:: Task to complete ::
Go to the line containing "[2:24:00.06]" in the records below and print it and every following line exactly, on through the line containing "[2:24:02.20]", then stop.
Available data START
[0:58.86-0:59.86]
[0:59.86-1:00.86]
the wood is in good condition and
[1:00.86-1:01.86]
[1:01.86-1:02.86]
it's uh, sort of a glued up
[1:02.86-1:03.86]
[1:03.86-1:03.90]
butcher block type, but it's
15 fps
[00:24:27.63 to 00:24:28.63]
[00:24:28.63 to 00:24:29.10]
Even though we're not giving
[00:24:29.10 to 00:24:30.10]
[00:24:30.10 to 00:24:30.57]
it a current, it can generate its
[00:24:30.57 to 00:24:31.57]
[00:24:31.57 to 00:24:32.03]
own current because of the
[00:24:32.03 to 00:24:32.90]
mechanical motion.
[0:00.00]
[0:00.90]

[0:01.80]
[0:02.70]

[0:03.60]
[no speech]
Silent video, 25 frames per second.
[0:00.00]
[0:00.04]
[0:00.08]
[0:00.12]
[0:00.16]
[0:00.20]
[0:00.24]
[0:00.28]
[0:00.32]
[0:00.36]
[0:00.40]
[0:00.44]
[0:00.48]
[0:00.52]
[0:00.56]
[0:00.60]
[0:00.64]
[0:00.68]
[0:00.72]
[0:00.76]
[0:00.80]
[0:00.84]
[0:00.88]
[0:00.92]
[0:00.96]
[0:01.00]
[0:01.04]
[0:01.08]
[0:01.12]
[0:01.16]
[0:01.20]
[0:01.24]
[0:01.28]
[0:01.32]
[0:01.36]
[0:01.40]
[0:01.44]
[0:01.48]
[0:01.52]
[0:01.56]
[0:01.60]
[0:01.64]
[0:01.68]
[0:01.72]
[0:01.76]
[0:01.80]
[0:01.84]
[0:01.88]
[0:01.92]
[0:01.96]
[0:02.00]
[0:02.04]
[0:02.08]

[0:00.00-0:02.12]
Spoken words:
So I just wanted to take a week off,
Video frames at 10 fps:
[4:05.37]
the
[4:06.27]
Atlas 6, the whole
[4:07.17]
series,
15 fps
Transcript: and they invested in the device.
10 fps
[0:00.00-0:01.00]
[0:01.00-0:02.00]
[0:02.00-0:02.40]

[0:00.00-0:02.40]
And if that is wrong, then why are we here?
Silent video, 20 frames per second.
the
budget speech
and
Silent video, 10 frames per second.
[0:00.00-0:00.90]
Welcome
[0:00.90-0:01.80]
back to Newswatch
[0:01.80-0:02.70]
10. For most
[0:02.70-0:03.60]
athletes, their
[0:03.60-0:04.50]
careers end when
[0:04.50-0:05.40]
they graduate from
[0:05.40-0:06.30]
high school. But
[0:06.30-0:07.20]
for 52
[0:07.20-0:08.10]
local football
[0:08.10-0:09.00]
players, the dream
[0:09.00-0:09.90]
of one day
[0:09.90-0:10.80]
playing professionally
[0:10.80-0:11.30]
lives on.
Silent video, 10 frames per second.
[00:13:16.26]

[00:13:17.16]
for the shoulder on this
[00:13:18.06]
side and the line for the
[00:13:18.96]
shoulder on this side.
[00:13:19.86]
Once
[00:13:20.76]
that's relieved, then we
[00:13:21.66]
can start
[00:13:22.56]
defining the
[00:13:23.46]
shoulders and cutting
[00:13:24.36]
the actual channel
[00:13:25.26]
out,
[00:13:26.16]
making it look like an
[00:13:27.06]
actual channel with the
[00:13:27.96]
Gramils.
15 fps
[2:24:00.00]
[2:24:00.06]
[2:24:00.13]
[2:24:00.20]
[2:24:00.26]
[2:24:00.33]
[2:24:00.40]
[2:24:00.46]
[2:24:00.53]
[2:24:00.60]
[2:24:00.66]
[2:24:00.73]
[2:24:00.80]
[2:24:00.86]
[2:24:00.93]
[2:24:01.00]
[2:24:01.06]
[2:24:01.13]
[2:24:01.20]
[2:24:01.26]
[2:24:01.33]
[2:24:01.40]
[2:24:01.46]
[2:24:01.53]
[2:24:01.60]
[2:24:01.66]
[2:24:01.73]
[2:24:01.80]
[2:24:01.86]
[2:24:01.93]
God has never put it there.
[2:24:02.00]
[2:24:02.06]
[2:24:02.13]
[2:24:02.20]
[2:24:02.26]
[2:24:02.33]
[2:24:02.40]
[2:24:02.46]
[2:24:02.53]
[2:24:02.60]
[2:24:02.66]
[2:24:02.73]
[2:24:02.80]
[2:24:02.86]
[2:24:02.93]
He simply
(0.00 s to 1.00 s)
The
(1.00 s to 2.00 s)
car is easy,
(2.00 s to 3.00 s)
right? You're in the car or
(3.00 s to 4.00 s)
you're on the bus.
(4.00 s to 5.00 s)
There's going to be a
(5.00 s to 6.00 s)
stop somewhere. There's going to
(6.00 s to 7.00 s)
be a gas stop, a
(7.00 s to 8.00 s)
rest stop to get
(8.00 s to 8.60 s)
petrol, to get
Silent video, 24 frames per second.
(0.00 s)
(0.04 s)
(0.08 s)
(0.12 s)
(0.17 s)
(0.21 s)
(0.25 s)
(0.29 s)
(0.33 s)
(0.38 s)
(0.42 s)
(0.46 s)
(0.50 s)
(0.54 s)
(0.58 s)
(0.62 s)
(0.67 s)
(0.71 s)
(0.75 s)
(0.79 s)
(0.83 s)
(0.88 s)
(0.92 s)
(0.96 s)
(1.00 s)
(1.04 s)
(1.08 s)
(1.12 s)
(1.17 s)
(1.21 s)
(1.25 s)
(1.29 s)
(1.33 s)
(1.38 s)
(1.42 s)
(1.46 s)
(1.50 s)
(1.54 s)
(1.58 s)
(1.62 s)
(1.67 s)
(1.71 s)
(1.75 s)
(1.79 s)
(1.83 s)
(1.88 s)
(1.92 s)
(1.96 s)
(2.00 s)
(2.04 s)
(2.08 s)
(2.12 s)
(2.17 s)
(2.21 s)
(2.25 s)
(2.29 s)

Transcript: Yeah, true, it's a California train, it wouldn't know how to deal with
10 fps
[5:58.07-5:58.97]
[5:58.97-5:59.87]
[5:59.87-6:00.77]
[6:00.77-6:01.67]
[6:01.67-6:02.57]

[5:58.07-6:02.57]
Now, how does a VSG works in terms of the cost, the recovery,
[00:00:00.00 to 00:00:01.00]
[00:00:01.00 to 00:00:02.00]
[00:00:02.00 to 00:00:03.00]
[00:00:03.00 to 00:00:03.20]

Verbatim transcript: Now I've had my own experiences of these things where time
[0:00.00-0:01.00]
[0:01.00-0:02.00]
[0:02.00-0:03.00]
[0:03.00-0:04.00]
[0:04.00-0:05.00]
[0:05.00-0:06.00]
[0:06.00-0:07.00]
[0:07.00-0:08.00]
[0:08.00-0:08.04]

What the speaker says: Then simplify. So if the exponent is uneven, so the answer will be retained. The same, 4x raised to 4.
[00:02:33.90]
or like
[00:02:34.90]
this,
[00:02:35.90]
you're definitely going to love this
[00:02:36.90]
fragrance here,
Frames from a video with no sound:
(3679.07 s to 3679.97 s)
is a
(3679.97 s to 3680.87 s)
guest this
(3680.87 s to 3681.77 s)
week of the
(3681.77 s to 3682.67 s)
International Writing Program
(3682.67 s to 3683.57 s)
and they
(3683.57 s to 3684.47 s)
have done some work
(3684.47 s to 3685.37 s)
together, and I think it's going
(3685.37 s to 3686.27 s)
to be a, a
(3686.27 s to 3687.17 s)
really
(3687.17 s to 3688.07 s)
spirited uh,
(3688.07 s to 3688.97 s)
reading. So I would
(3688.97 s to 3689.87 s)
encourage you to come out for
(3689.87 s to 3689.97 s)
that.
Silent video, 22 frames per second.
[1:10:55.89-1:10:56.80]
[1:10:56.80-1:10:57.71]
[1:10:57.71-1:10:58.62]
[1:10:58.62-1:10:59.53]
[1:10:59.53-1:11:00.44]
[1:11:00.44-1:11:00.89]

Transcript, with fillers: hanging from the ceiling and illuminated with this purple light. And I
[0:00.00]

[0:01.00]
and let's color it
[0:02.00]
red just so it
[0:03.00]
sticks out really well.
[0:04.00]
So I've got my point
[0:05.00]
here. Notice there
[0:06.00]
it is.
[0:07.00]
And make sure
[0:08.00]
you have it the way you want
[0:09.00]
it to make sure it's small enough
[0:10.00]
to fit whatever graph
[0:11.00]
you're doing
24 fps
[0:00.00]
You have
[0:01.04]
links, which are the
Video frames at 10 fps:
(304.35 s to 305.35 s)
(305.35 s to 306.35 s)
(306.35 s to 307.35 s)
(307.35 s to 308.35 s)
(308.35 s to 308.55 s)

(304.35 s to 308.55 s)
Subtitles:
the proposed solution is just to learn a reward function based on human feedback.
Available data END
:: Written solution ::
[2:24:00.06]
[2:24:00.13]
[2:24:00.20]
[2:24:00.26]
[2:24:00.33]
[2:24:00.40]
[2:24:00.46]
[2:24:00.53]
[2:24:00.60]
[2:24:00.66]
[2:24:00.73]
[2:24:00.80]
[2:24:00.86]
[2:24:00.93]
[2:24:01.00]
[2:24:01.06]
[2:24:01.13]
[2:24:01.20]
[2:24:01.26]
[2:24:01.33]
[2:24:01.40]
[2:24:01.46]
[2:24:01.53]
[2:24:01.60]
[2:24:01.66]
[2:24:01.73]
[2:24:01.80]
[2:24:01.86]
[2:24:01.93]
God has never put it there.
[2:24:02.00]
[2:24:02.06]
[2:24:02.13]
[2:24:02.20]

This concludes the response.